The “What’s the Use?” music video was slated to shoot the day Mac Miller tragically died of a drug overdose in September 2018. His wounded fifth studio album Swimming was a month old. It’s a work of introspective resignation, a plea to stay afloat amid depression, substance abuse and heartbreak. There was a lot to look forward to for the forlorn, 26-year-old Mac. “I just wanna go on tour,” he tweeted the night before his death. 

In a strange, surreal sense, it feels as though Mac never left. In the 16 months since his passing, he’s been immortalized through the gestures and actions of a music community that felt a void after his loss. Even more than the music he made, his fans grieved his lost potential. Each album was its own era, a monumental improvement from the last. The posthumous release of Circles continues this legacy. Conceived as a sister album to Swimming, Circles was nearly complete before Mac’s death. The album is scheduled to be released on Jan. 17 and it feels odd to leave an era as fresh as Swimming behind. 

Circles’s lead single “Good News” was released earlier this week directly following news of the album. The song itself is a dejected portrayal of the isolation and indifference Mac felt during those last few months of his life. And while it’s definitely in the same headspace as Swimming, the song reveals Mac succumbing to his shattered interiority. He is exasperated, lonely and depressed.

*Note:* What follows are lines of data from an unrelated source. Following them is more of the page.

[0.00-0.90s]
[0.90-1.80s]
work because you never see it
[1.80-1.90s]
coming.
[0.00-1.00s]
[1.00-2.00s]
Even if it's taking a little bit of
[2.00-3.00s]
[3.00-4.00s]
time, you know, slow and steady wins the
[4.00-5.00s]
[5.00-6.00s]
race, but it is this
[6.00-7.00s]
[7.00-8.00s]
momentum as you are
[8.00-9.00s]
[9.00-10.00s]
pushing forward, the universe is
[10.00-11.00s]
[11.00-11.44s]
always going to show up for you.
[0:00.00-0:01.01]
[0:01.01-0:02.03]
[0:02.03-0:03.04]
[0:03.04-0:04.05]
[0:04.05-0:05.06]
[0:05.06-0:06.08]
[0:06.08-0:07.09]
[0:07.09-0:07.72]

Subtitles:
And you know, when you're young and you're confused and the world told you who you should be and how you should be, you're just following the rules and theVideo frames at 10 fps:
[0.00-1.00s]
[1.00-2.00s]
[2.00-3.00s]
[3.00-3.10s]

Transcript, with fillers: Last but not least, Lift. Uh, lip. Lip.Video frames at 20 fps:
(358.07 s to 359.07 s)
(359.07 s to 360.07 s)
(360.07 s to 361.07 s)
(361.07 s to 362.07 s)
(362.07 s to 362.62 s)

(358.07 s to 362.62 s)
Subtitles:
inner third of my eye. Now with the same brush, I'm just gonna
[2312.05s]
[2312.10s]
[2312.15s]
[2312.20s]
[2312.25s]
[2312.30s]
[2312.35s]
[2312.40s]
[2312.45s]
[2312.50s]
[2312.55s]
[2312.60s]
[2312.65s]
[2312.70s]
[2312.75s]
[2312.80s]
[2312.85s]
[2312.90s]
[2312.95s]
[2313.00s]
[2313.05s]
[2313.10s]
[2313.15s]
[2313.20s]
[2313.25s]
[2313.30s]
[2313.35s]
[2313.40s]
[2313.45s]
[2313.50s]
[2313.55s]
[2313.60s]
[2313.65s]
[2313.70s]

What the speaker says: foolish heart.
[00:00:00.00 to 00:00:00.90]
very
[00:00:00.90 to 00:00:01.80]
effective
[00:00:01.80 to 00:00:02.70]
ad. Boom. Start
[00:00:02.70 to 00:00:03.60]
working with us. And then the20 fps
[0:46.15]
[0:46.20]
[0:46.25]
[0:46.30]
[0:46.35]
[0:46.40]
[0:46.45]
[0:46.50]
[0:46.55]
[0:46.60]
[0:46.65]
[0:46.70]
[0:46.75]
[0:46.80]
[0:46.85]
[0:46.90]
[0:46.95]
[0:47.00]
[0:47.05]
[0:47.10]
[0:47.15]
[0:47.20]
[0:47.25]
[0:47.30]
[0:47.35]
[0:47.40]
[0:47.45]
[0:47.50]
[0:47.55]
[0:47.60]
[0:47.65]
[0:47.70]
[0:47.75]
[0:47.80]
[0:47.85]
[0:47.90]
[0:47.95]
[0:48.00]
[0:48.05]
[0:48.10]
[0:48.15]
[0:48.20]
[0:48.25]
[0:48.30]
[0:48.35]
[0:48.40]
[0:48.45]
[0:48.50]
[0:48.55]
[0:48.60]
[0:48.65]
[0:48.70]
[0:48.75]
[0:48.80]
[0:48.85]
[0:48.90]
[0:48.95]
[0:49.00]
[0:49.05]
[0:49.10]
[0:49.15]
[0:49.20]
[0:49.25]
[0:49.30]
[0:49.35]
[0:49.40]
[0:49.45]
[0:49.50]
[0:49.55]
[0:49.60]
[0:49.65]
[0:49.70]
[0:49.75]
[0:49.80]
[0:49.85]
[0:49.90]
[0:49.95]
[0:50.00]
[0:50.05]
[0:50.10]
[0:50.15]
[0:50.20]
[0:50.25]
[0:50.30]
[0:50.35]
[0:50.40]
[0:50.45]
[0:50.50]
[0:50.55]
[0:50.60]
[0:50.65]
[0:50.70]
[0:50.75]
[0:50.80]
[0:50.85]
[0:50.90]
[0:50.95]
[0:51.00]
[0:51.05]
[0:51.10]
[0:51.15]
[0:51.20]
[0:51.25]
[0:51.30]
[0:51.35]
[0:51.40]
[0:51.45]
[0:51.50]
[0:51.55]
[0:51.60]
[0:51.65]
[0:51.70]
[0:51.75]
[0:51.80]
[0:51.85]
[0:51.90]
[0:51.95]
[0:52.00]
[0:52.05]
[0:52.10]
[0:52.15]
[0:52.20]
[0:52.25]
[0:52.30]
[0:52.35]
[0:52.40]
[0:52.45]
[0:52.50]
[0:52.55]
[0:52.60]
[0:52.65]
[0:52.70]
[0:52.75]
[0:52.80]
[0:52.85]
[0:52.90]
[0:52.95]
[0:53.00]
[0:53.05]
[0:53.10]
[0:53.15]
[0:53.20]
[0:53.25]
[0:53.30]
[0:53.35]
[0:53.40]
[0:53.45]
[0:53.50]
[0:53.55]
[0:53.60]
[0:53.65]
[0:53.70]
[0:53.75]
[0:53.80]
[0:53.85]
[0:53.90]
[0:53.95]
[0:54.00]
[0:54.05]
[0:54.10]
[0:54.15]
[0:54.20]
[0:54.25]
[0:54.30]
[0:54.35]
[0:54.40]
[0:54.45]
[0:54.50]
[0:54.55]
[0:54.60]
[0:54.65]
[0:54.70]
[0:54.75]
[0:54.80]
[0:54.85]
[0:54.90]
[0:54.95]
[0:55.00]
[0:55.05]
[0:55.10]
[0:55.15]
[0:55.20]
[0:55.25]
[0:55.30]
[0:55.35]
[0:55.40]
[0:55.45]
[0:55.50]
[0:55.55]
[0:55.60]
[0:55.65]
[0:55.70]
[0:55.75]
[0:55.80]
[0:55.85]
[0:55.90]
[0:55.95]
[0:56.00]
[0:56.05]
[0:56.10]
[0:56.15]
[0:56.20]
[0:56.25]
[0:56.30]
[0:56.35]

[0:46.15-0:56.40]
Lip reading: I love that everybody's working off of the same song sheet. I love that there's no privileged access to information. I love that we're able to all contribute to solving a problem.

He doesn’t want “to find a way” as he did in “Ladders” and questions “Why does everybody need me to stay?” These jarring, surreal thoughts are accompanied by soft optimism in a sparse, plucky and breezy instrumental with some gentle bass embellishments.

The music video is just as hazy and ambient as its instrumentals. The six minute video is bookended by clips of Mac entering and leaving a recording studio. This takes viewers on a journey through trippy, ethereal animated scenes that depict a desert, garden and ocean among many other scenic destinations. There are videos and photo clips of Mac dancing, joking around and playing instruments as he sings wearily of his trials and tribulations. A sense of comfort accompanies every image, their light, almost pastel colors standing out despite the despondent lyricism that carries them. Flowers, birds, horses and other lively images scatter every scene to convey a lush, vibrant landscape. 

“Good News” is just as comforting and gorgeous as it is jarring. No one anticipated a posthumous release as personal as a Swimming track. This puts us in the same position many of us were in back in September 2018; Circles was produced in the same headspace as Swimming. They allow us to revisit the idea of legacy as we enter another era of Mac without him, just days before what would’ve been his 28th birthday.